Greg Foletta - Bits and Blobs

A melange of networking, data science and programming.

A Bit on the Nose

I’ve never been particularly interested in horse racing, but I married into a family that loves it. Each in-law has their own ideas and combinations of factors that lead them to bet on a particular horse. It could be it form, barrier position, track condition, trainer, jockey, and many others.

After being drawn into conversations about their preferred selection methods, I wanted come at the problem backed with data. I must admit I had an initial feeling of arrogance, thinking “of course I can do this better”. In fact I’ve seen this in many places where ‘data scientists’ stroll into fields of enquiry armed with data and a swag of models, but lacking an understanding of the problem space. Poor assumptions abound, and incorrect conclusions are almost certainly reached.

I was determined not to fall into the same traps, and after quashing my misplaced sense of superiority, I started to think about how to approach the problem at hand. Rather than diving straight into prediction - models akimbo - I thought the best place to start would be to create naive baselines. This would give me something to compare the performance of any subsequent models against.
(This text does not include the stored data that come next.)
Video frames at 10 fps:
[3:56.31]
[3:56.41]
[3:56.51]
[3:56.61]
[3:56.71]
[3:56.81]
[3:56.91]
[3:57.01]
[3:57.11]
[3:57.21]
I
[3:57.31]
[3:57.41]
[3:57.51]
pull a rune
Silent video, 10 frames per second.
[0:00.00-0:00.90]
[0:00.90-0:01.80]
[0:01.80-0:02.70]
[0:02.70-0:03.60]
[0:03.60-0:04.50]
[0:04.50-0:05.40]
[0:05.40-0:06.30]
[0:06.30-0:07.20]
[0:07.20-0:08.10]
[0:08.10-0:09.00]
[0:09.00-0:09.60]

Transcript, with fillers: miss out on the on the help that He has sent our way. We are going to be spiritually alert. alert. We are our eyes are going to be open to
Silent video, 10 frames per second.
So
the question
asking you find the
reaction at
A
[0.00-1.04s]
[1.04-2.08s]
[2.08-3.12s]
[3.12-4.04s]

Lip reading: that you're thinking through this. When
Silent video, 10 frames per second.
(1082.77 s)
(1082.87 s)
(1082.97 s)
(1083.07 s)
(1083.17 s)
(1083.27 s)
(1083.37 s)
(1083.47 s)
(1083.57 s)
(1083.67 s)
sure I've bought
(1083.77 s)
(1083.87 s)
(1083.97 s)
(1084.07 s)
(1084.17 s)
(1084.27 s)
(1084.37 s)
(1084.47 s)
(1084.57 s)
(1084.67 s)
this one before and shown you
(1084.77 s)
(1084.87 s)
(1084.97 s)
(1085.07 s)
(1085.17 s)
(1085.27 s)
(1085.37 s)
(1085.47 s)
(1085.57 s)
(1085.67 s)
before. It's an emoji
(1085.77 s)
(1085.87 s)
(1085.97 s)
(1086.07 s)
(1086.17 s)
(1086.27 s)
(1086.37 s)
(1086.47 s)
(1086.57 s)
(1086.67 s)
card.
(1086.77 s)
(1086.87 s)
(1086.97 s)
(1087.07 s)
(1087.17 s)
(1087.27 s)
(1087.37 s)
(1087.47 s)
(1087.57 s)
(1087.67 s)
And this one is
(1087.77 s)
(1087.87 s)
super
In this article I will look at two baselines. The first is to pick a random horse in each race, which will provide us with a lower bound for model predictive accuracy. The second is to pick the favourite in each race. The favourite has many of the factors that we would be using in the model already built in via the consensus of the bettors: form, barrier position, trainer, jockey, etc. Any model we create needs to approach the accuracy of this method.

Simply put, we want to answer the following questions:

How accurate are our ‘random’ and ‘favourite’ methods at picking the winning horse?

What are our long term returns using the ‘random’ and ‘favourite’ methods?

Data Information & Aquisition

The data was acquired by using rvest to scrape a website that contained historical information on horse races. I was able to iterate across each race, pulling out specific variables using CSS selectors and XPaths. The dataset is for my own personal use, and I have encrypted the data that us used in this article.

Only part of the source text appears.